March 19, 2009 — Stanley Heckadon Moreno, a Panamanian researcher who works for sustainable development that will lift people out of poverty, will speak March 23 at the University Virginia.
Federico A. Humbert, Panama's ambassador to the U.S., is expected to attend the talk and make introductory remarks. The event, to be held from 5 to 6 p.m. in room 108 of Clark Hall, is free and open to the public
Vivian Thomson, assistant professor in both the environmental sciences and politics departments, is director of U.Va.'s Panama Initiative, which began in 2007. It's a research and teaching collaboration between the University and the City of Knowledge, a Panamanian institution that serves as a gateway to the country's academic, governmental and business communities.

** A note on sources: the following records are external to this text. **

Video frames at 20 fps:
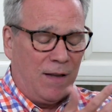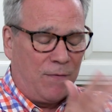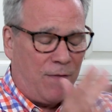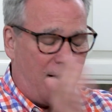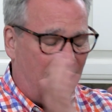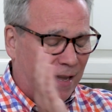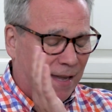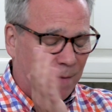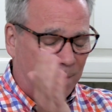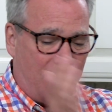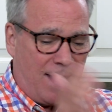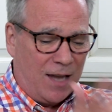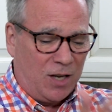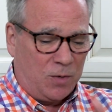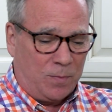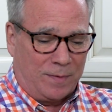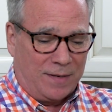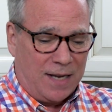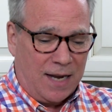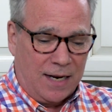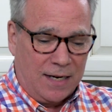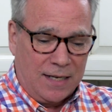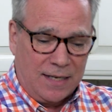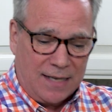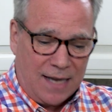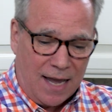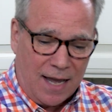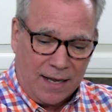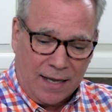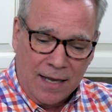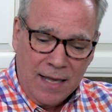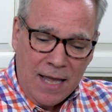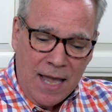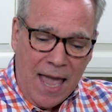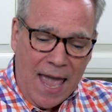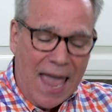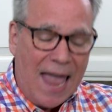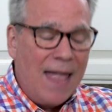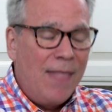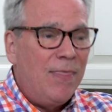if I get mashed potatoes, ah.
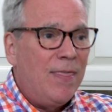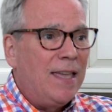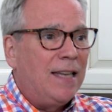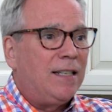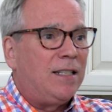I, and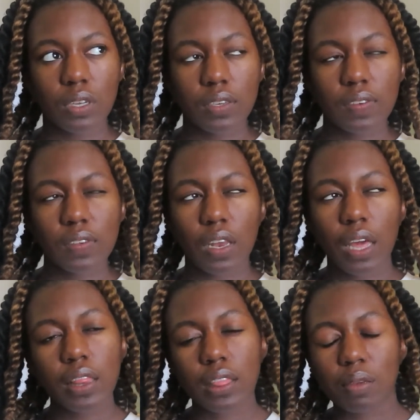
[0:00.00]

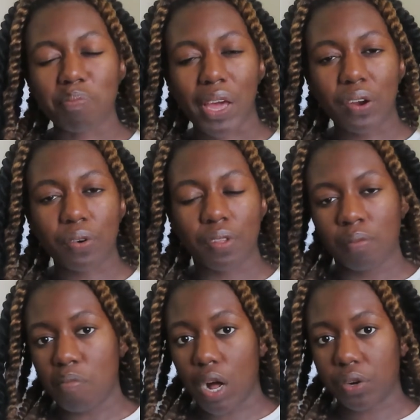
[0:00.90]
slightly better
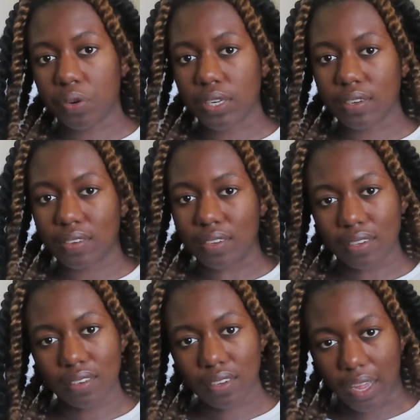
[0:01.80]
than moderate
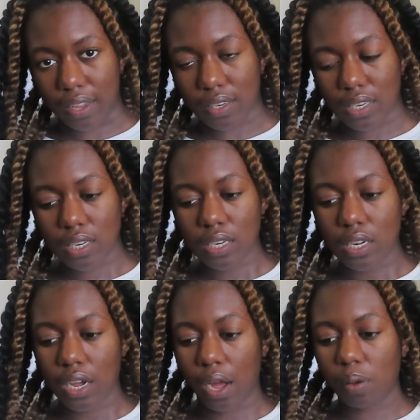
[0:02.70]
success.
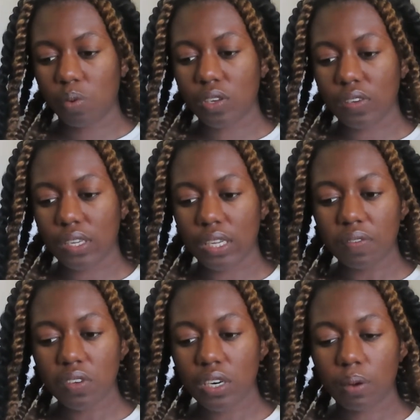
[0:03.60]
I wasn't
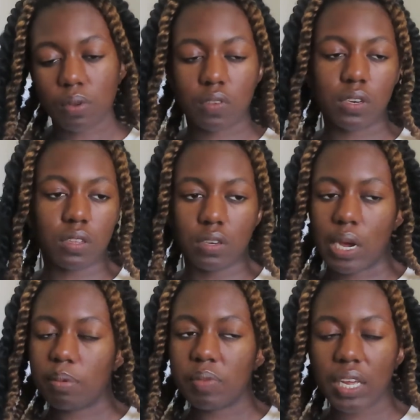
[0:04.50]
gifted, I wasn't at the
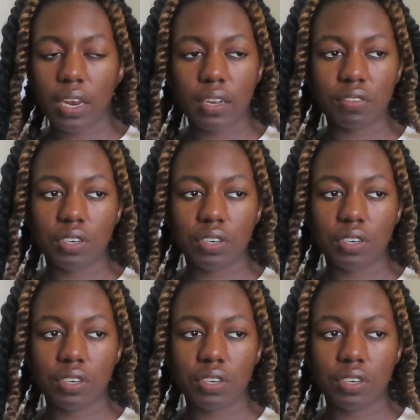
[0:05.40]
top of my class or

Thomson and her colleagues, environmental sciences professor Jay Zieman and Dr. Richard Guerrant, director of the Center for Global Health in the School of Medicine, have been working with counterparts in Panama on sustainable development and health and environmental issues.
Panama's historic ties with the United States make it an especially complex yet accessible location for Americans who want to understand or help shape sustainable development.
Thomson said Moreno's visit to U.Va. is significant because of his renown in Panama.
"He is the first stop for any questions about sustainable development in Panama," she said. "He's a forceful advocate for Panama's ecosystem. He's an outspoken proponent of lifting up the poorest of the poor, and is an effective communicator about the complex relationship between the ecosystem and development in Panama."
Moreno's goal, she said, is to ensure "indigenous and poor peoples benefit from economic development."
In addition to his public talk, he will lead Thomson's senior seminar in environmental thought and practice on Tuesday.
Moreno is director of communications and public programs and coordinator at the Galeta Point Marine Laboratory in Colón , Panama. The lab is an arm of the Smithsonian's Tropical Research Institute. His current research focuses on peasant colonization of tropical forests.
Thomson noted that Moreno's topic, "Panama: The Land, The People, The Canal," will allow him a good deal of latitude in what he talks about. "But he's an extraordinary communicator, both in Spanish and English," she said. "He takes complicated issues and finds ways of talking about them so they're accessible to everyone."